1The Nations Are Raging ~ ”Why do the nations rage, and the people plot a vain thing? The kings of the earth set themselves, and the rulers take counsel together, against the Lord and against His Anointed, saying, ‘Let us break their bonds in pieces and cast away their cords from us’” (Psalm 2:1-3).
2The Lord In Heaven Derides Them ~ “He who sits in the heavens shall laugh; the Lord shall hold them in derision. Then He shall speak to them in His wrath, and distress them in His deep displeasure: ‘Yet I have set My King on My holy hill of Zion’” (Psalm 2:4-6).
3The Son Proclaims The Decree ~ “I will declare the decree: the Lord has said to Me, ‘You are My Son, today I have begotten You. Ask of Me, and I will give You the nations for Your inheritance, and the ends of the earth for Your possession. You shall break them with a rod of iron; You shall dash them to pieces like a potter’s vessel’” (Psalm 2:7-9).
4Advice Is Given To The Kings To Yield Obedience To The Lord's Anointed ~ “Now therefore, be wise, O kings; be instructed, you judges of the earth. Serve the Lord with fear, and rejoice with trembling. Kiss the Son, lest He be angry, and you perish in the way, when His wrath is kindled but a little. Blessed are all those who put their trust in Him” (Psalm 2:10-12).

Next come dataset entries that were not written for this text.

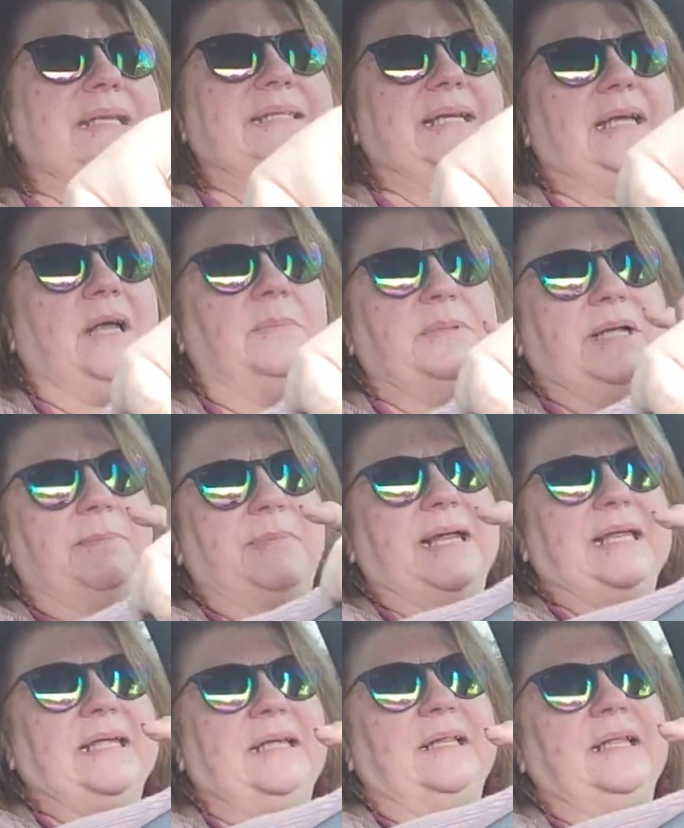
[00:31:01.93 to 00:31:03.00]
as I come down
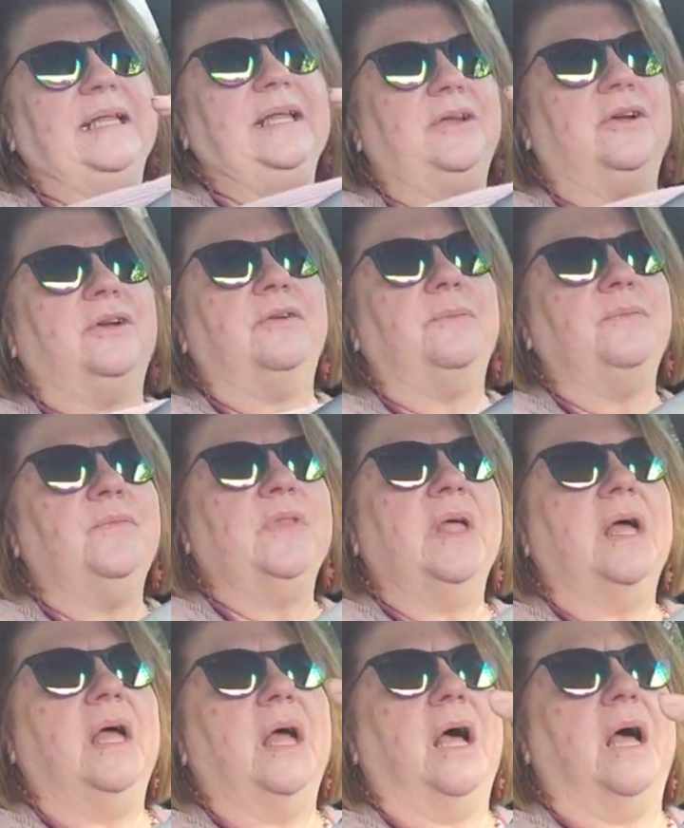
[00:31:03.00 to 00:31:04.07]
my hill here,
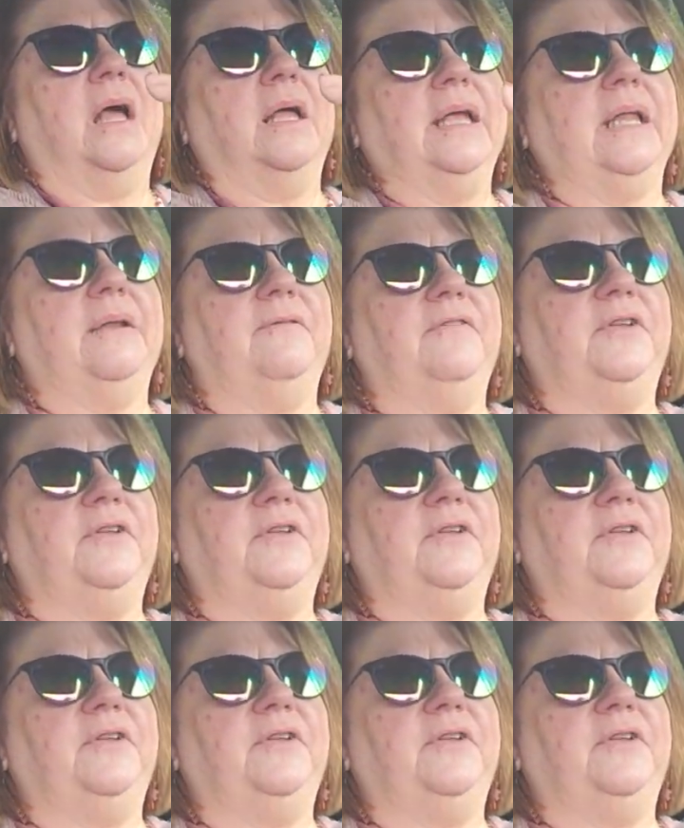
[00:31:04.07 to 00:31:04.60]
I'll get a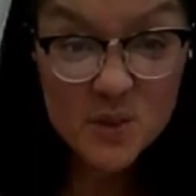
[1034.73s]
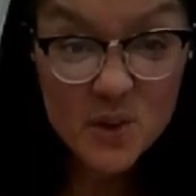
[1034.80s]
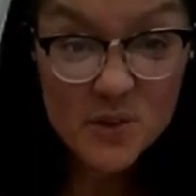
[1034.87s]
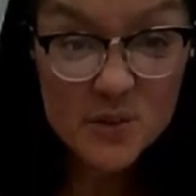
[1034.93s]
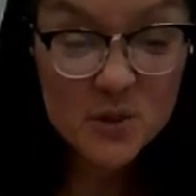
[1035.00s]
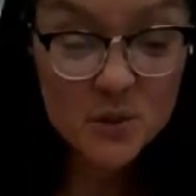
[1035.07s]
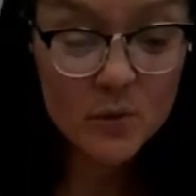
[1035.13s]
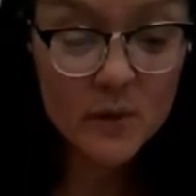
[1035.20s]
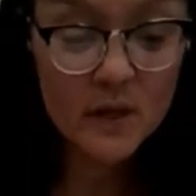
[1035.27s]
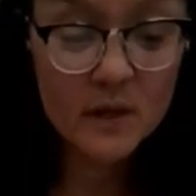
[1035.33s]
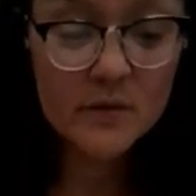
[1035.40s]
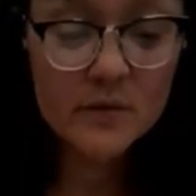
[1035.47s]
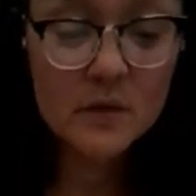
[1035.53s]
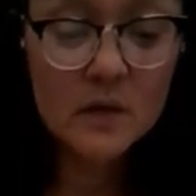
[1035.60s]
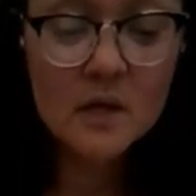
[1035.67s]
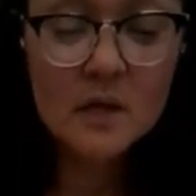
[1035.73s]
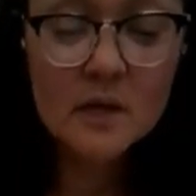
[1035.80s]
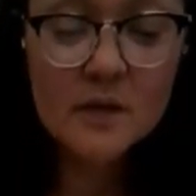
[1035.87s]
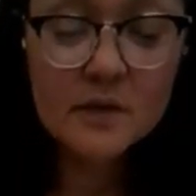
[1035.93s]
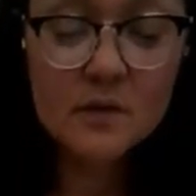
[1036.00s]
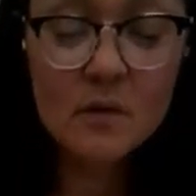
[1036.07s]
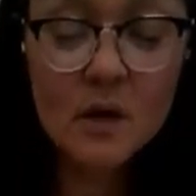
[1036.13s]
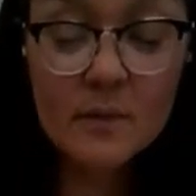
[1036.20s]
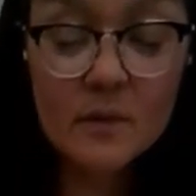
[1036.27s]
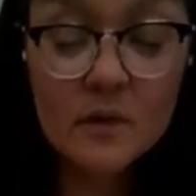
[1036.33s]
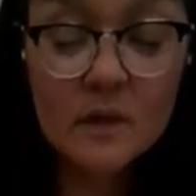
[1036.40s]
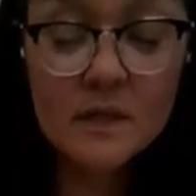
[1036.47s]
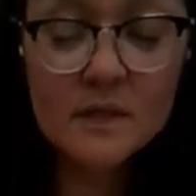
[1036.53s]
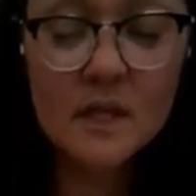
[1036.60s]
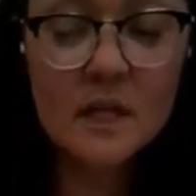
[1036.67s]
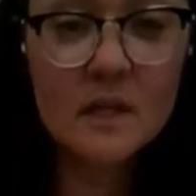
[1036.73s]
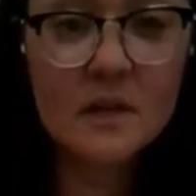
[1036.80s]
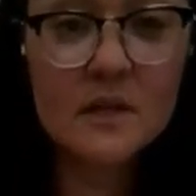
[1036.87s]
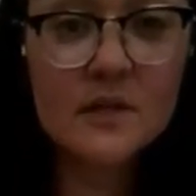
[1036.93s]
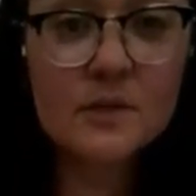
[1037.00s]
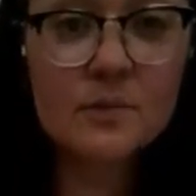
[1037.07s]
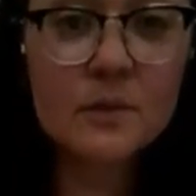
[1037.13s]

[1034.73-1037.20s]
are squares. So I'm going to take this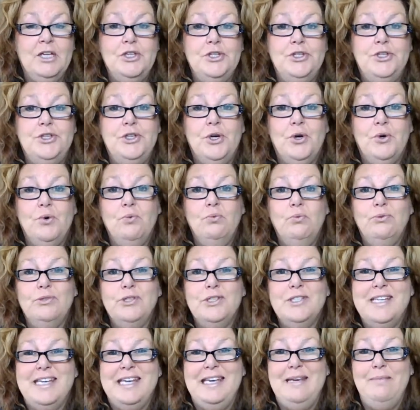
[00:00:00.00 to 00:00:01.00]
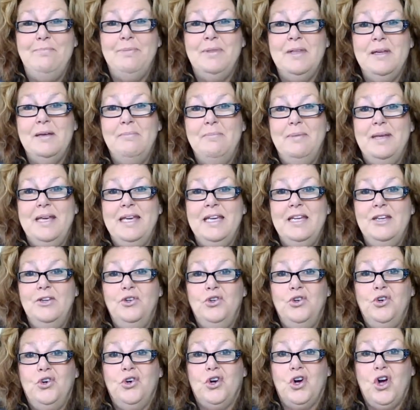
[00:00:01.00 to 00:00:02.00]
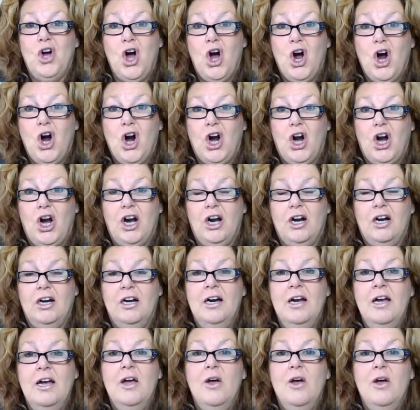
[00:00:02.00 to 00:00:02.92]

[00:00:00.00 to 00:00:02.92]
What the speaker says: Don't keep them in your car.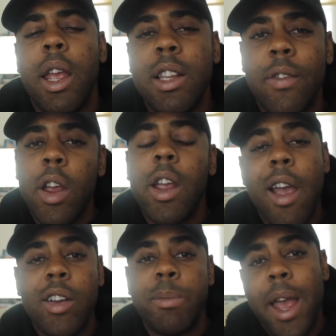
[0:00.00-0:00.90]
He's a very
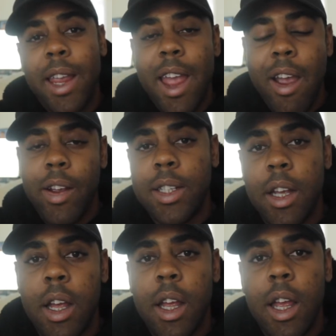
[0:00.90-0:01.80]
charismatic character
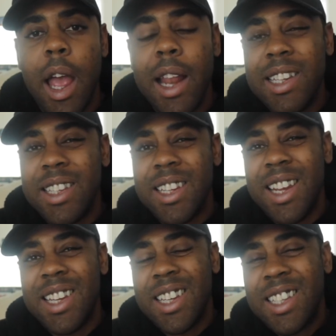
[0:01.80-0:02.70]
and
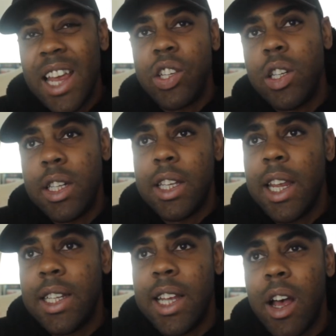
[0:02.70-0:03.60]
his attention to
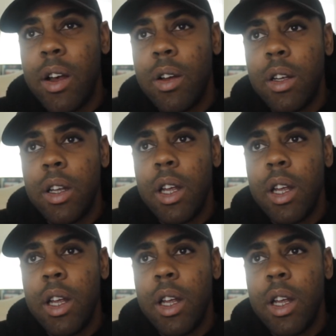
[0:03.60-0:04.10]
detail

Summary ~ The basis of this particular outline is from “The Treasury of David” by the “Prince of Preachers” Charles Haddon Spurgeon, who suggests that the four-fold division above is not only suggested by the sense, but is warranted by the poetic form of the Psalm, which naturally falls into four stanzas of three verses each. He also wrote that the whole psalm “Shows us the nature of sin, and the terrible results of it if it could reign.” It refers to the deity of the Coming Messiah (2:7) and to the Messiah’s ultimate reign (2:8).